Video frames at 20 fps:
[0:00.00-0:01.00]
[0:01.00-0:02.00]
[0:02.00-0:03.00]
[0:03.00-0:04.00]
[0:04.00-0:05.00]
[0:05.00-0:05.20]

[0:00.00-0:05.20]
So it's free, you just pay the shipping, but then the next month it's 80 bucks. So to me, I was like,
▬▬▬
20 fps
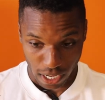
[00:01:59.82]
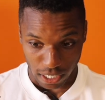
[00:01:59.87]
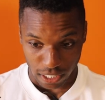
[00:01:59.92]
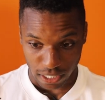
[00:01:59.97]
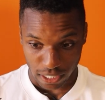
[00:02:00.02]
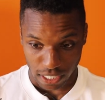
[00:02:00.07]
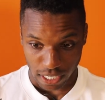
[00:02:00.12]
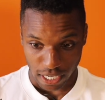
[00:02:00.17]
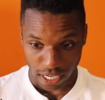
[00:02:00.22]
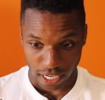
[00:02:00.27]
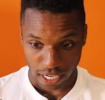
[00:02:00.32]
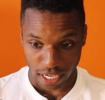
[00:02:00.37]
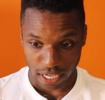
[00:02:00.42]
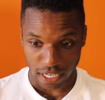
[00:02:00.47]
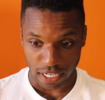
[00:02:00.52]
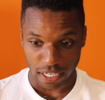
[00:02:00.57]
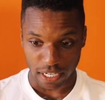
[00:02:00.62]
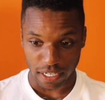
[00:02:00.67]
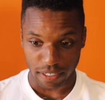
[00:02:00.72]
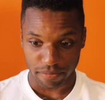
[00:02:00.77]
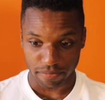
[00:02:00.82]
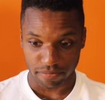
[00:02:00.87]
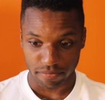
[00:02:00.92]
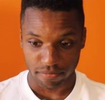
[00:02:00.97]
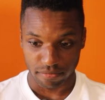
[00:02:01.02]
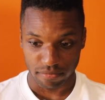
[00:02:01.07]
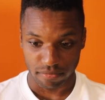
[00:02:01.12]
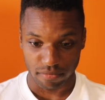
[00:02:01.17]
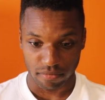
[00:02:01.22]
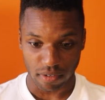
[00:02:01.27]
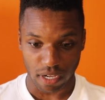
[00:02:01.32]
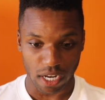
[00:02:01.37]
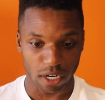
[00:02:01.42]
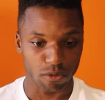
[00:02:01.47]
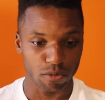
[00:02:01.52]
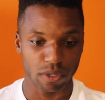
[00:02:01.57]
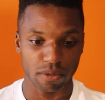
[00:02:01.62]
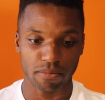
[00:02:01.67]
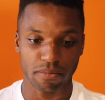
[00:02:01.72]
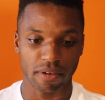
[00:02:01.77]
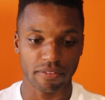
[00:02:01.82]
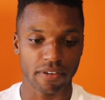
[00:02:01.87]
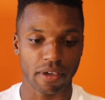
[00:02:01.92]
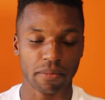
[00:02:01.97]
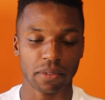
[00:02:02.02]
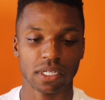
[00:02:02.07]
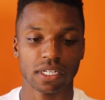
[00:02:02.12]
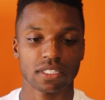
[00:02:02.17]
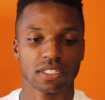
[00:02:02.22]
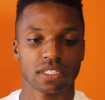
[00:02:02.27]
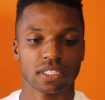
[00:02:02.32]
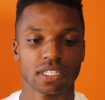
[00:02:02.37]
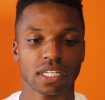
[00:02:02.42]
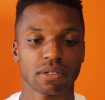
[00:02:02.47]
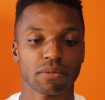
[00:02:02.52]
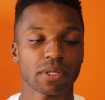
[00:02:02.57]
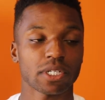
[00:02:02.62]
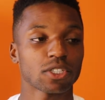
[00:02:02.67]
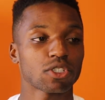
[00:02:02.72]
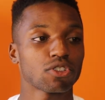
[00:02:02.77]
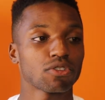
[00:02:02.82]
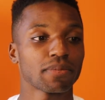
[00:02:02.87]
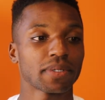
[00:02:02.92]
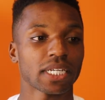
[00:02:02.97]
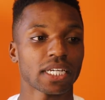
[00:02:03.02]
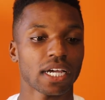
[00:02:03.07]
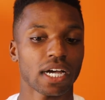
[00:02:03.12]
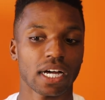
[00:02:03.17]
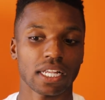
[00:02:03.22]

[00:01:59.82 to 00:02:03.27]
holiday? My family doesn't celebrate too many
▬▬▬
# Problem statement
Going by the data above, give back only the lines from the one containing "[00:02:00.77]" through the one containing "[00:02:01.67]", exactly as they stand, both ends included and no images.

# Response
[00:02:00.77]
[00:02:00.82]
[00:02:00.87]
[00:02:00.92]
[00:02:00.97]
[00:02:01.02]
[00:02:01.07]
[00:02:01.12]
[00:02:01.17]
[00:02:01.22]
[00:02:01.27]
[00:02:01.32]
[00:02:01.37]
[00:02:01.42]
[00:02:01.47]
[00:02:01.52]
[00:02:01.57]
[00:02:01.62]
[00:02:01.67]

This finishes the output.